**Task:**
Below is some data. Retype exactly the lines starting at the one with "[00:00:00.00]" and ending at the one with "[00:00:05.08]".

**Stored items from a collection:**
********************

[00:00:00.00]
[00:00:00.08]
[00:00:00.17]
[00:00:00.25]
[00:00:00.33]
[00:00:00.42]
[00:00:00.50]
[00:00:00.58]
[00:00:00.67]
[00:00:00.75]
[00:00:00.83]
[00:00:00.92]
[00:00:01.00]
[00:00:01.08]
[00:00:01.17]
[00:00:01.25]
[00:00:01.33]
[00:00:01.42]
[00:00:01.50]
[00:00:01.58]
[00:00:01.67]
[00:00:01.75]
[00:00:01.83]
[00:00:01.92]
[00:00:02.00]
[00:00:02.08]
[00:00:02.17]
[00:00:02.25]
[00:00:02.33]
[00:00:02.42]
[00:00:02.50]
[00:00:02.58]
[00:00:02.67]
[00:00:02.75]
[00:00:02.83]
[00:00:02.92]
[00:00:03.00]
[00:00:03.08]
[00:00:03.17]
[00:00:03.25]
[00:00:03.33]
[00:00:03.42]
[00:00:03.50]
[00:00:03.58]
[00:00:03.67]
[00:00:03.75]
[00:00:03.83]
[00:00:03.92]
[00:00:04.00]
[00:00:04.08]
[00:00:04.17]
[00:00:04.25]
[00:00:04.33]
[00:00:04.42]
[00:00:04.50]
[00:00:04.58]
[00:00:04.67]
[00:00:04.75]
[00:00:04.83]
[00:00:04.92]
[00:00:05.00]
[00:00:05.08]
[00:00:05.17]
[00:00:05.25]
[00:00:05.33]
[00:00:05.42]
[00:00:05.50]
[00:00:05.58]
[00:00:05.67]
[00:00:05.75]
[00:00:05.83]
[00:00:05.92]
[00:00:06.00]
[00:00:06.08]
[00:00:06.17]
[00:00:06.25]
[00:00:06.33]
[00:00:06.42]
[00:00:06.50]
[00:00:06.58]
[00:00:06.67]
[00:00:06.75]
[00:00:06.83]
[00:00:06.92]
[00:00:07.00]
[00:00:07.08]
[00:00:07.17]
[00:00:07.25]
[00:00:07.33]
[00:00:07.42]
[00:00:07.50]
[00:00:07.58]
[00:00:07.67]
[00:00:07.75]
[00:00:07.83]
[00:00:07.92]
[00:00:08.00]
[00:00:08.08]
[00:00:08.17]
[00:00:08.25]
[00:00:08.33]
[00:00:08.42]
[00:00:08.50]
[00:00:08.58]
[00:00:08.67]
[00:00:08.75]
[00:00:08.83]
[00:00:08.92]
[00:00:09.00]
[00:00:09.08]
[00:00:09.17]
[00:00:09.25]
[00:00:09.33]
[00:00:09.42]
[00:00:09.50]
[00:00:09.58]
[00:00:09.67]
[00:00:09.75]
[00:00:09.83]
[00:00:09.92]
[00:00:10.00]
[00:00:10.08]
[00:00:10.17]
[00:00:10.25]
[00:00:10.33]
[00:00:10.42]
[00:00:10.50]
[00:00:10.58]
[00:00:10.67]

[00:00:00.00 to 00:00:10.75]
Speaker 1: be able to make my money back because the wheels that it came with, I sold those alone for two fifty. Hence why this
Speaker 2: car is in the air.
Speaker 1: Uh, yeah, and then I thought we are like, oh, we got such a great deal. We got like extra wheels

********************

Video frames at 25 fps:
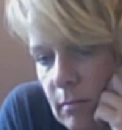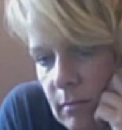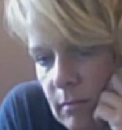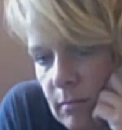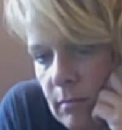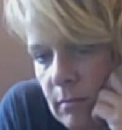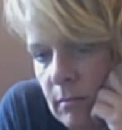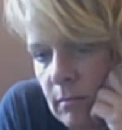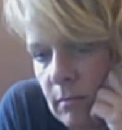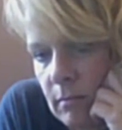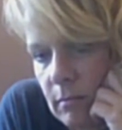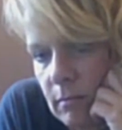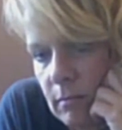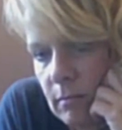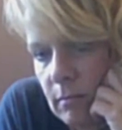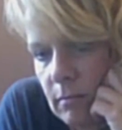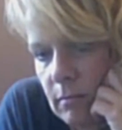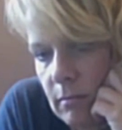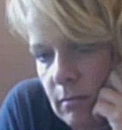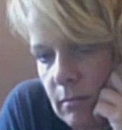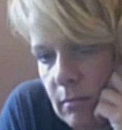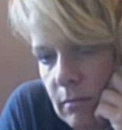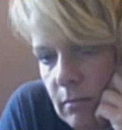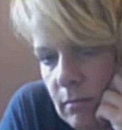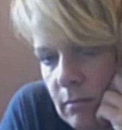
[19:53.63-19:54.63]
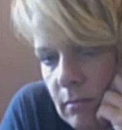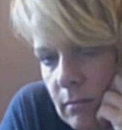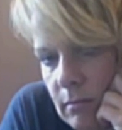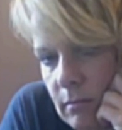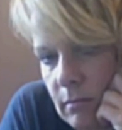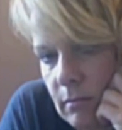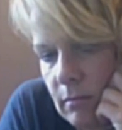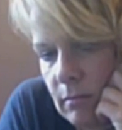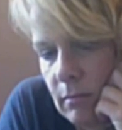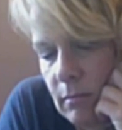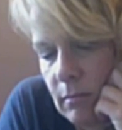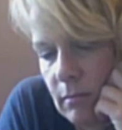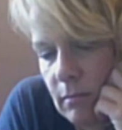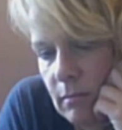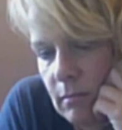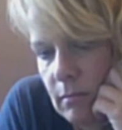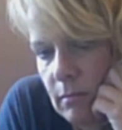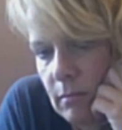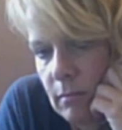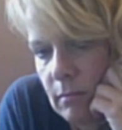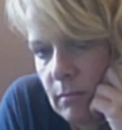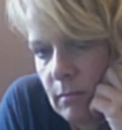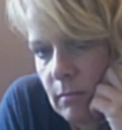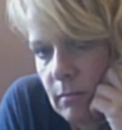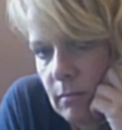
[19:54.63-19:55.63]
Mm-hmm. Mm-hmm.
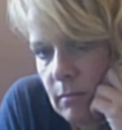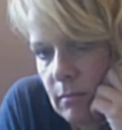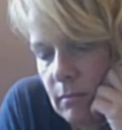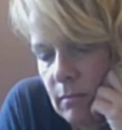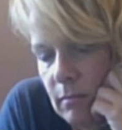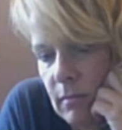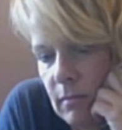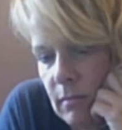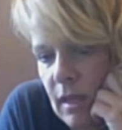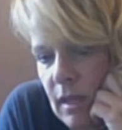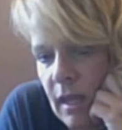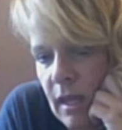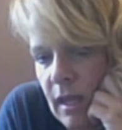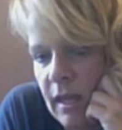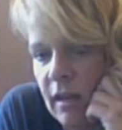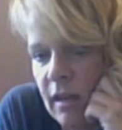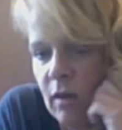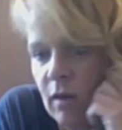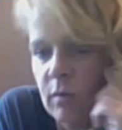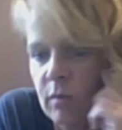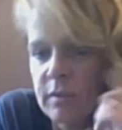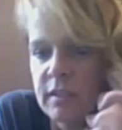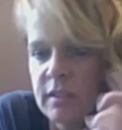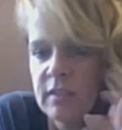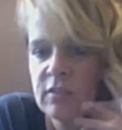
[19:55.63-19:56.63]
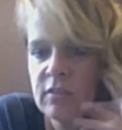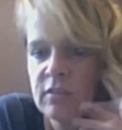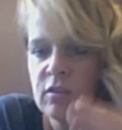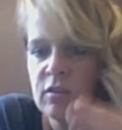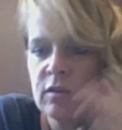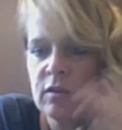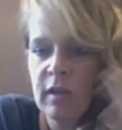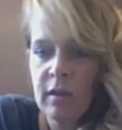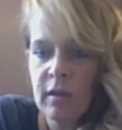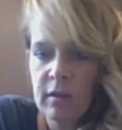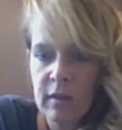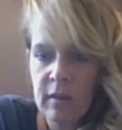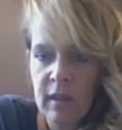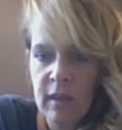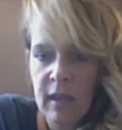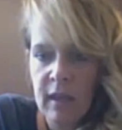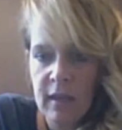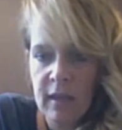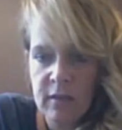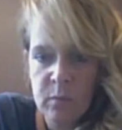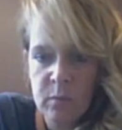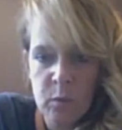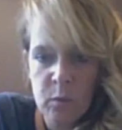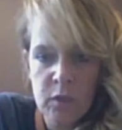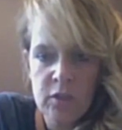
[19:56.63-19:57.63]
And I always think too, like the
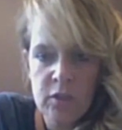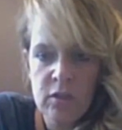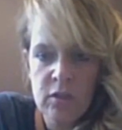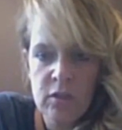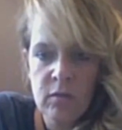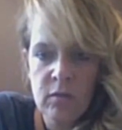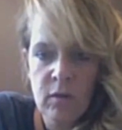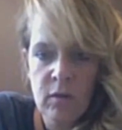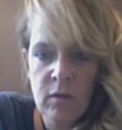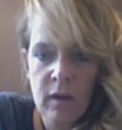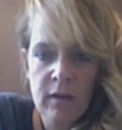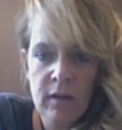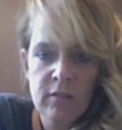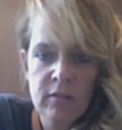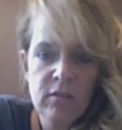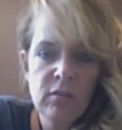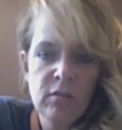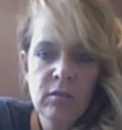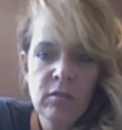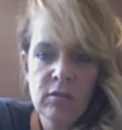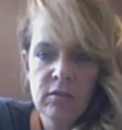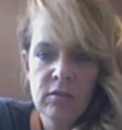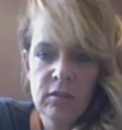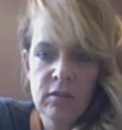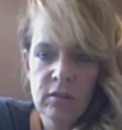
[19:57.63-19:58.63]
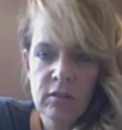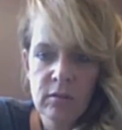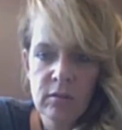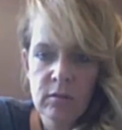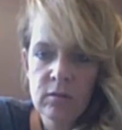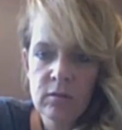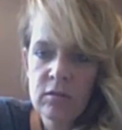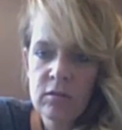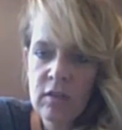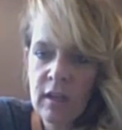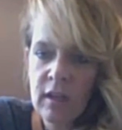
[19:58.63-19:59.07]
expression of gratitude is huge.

********************

**Finished exercise:**
[00:00:00.00]
[00:00:00.08]
[00:00:00.17]
[00:00:00.25]
[00:00:00.33]
[00:00:00.42]
[00:00:00.50]
[00:00:00.58]
[00:00:00.67]
[00:00:00.75]
[00:00:00.83]
[00:00:00.92]
[00:00:01.00]
[00:00:01.08]
[00:00:01.17]
[00:00:01.25]
[00:00:01.33]
[00:00:01.42]
[00:00:01.50]
[00:00:01.58]
[00:00:01.67]
[00:00:01.75]
[00:00:01.83]
[00:00:01.92]
[00:00:02.00]
[00:00:02.08]
[00:00:02.17]
[00:00:02.25]
[00:00:02.33]
[00:00:02.42]
[00:00:02.50]
[00:00:02.58]
[00:00:02.67]
[00:00:02.75]
[00:00:02.83]
[00:00:02.92]
[00:00:03.00]
[00:00:03.08]
[00:00:03.17]
[00:00:03.25]
[00:00:03.33]
[00:00:03.42]
[00:00:03.50]
[00:00:03.58]
[00:00:03.67]
[00:00:03.75]
[00:00:03.83]
[00:00:03.92]
[00:00:04.00]
[00:00:04.08]
[00:00:04.17]
[00:00:04.25]
[00:00:04.33]
[00:00:04.42]
[00:00:04.50]
[00:00:04.58]
[00:00:04.67]
[00:00:04.75]
[00:00:04.83]
[00:00:04.92]
[00:00:05.00]
[00:00:05.08]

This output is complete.